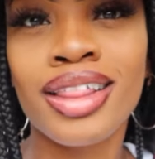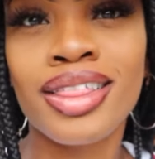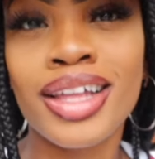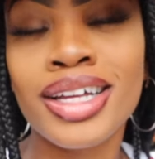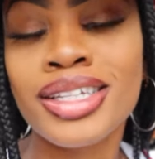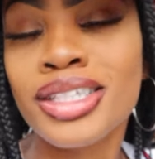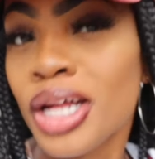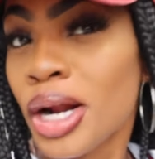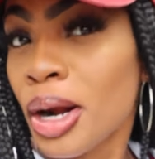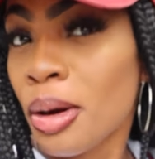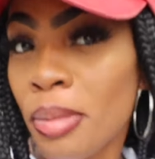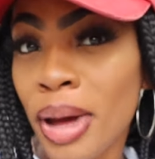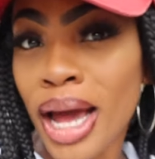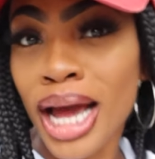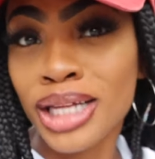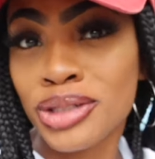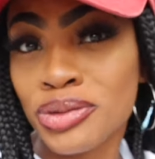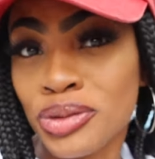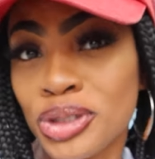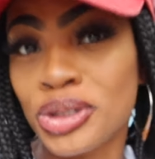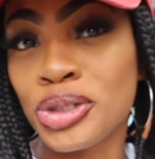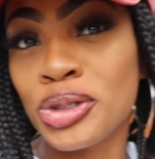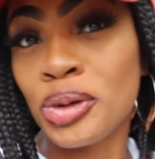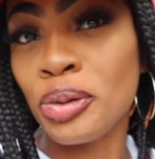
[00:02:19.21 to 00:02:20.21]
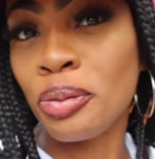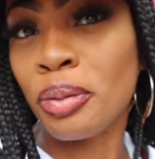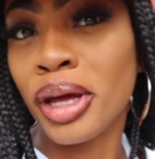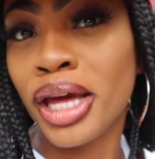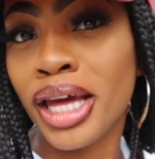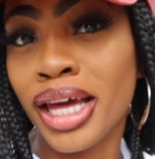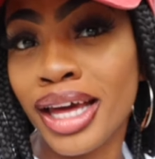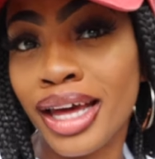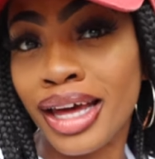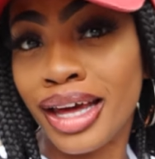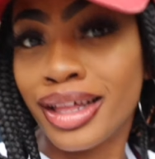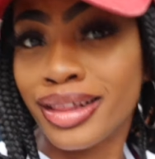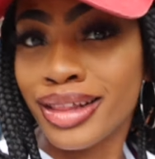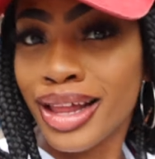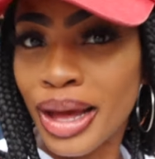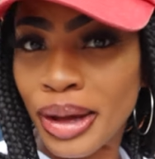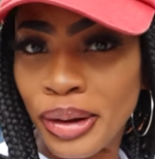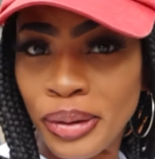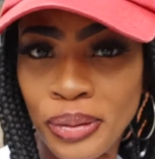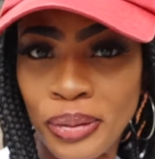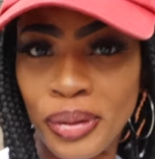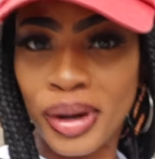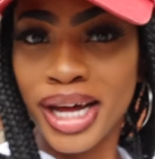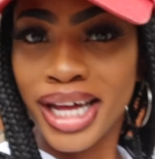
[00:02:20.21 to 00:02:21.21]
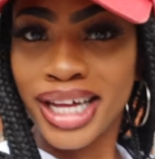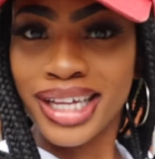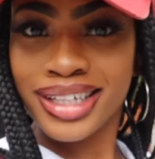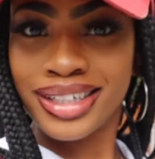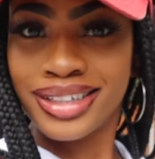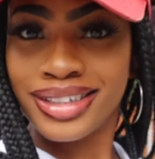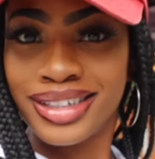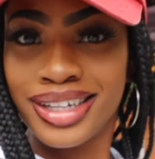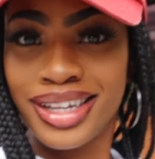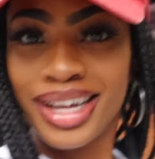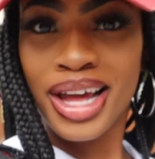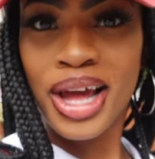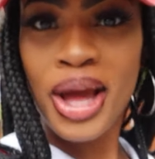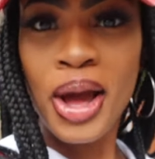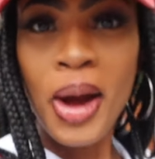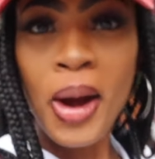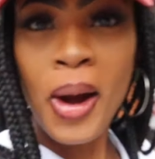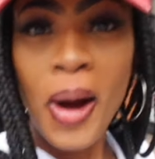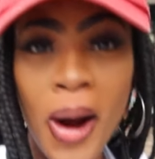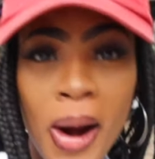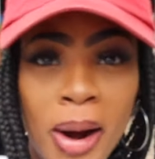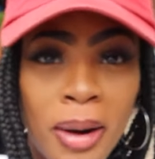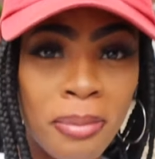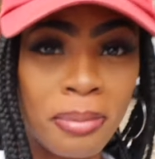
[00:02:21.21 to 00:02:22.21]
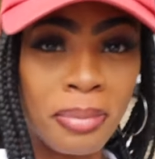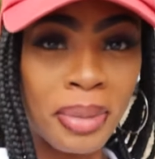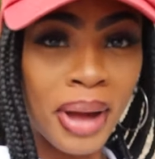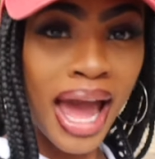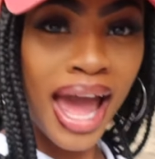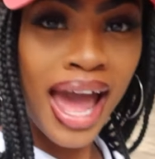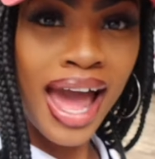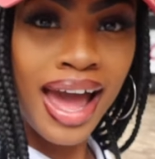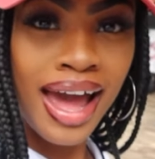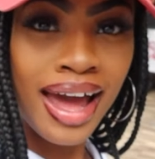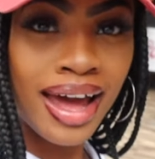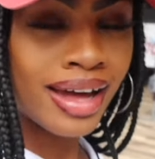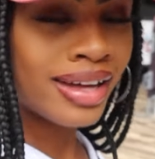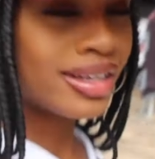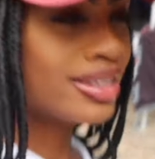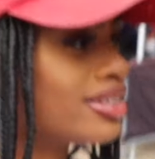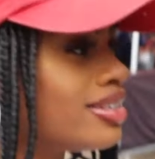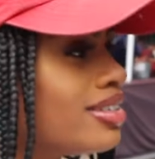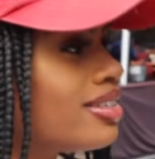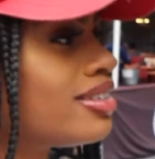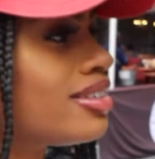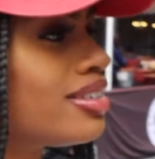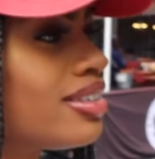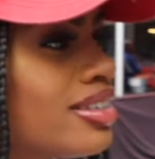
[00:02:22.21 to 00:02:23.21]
they said our bags were too big. Like, what? Our bags?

___

Pictures stay out; the records above are otherwise reproduced exactly.

▶ **TASK RESPONSE**
[00:02:19.21 to 00:02:20.21]
[00:02:20.21 to 00:02:21.21]
[00:02:21.21 to 00:02:22.21]
[00:02:22.21 to 00:02:23.21]
they said our bags were too big. Like, what? Our bags?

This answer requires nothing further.